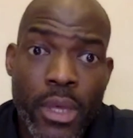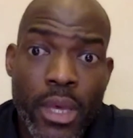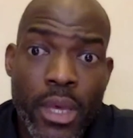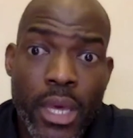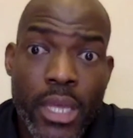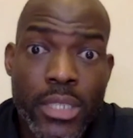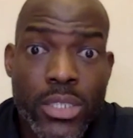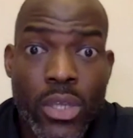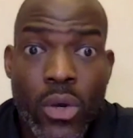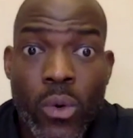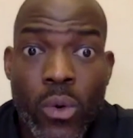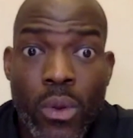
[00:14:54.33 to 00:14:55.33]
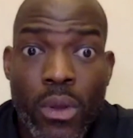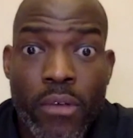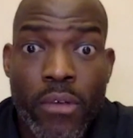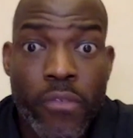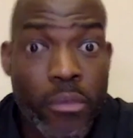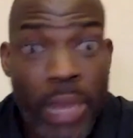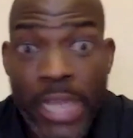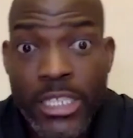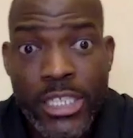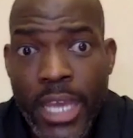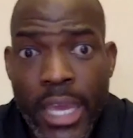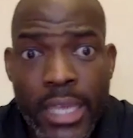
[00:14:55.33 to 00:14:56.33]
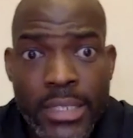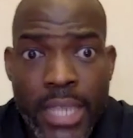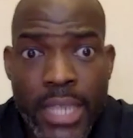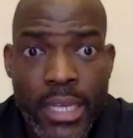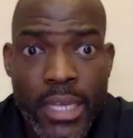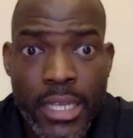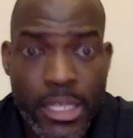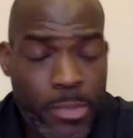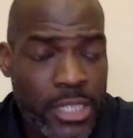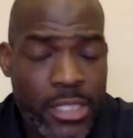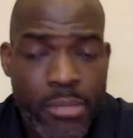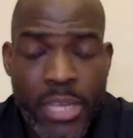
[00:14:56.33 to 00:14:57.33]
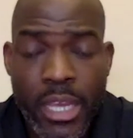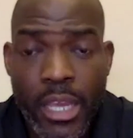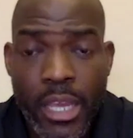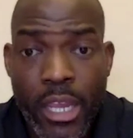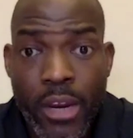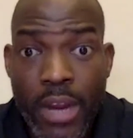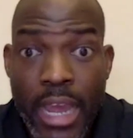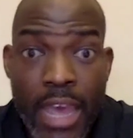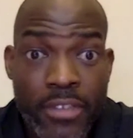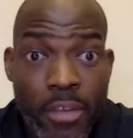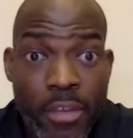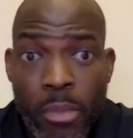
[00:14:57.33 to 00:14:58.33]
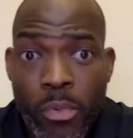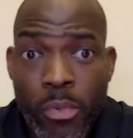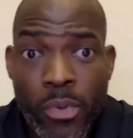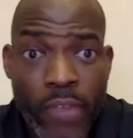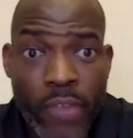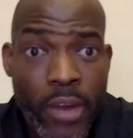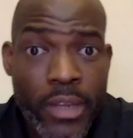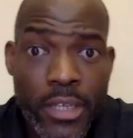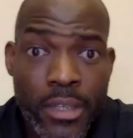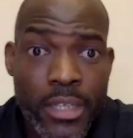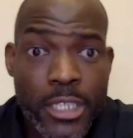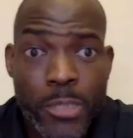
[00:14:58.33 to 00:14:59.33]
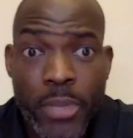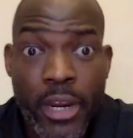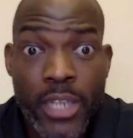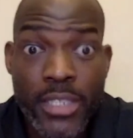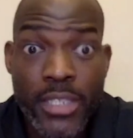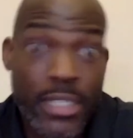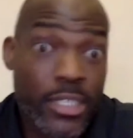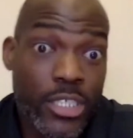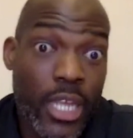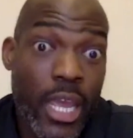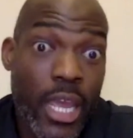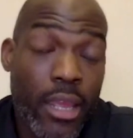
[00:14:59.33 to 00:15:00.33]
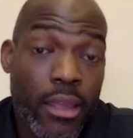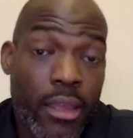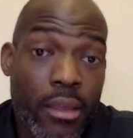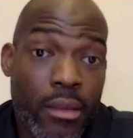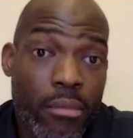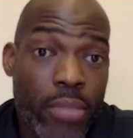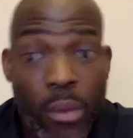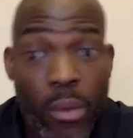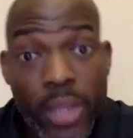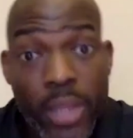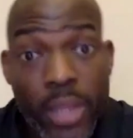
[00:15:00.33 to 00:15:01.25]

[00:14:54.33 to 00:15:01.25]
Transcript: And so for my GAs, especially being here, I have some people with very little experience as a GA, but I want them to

※

== WHAT THE EXERCISE ASKS ==
An answer containing only the lines from the one holding "[00:14:58.33 to 00:14:59.33]" through the close of the entries above, reproduced exactly and stripped of pictures, is expected.

== RESULT FOR THIS EXERCISE ==
[00:14:58.33 to 00:14:59.33]
[00:14:59.33 to 00:15:00.33]
[00:15:00.33 to 00:15:01.25]

[00:14:54.33 to 00:15:01.25]
Transcript: And so for my GAs, especially being here, I have some people with very little experience as a GA, but I want them to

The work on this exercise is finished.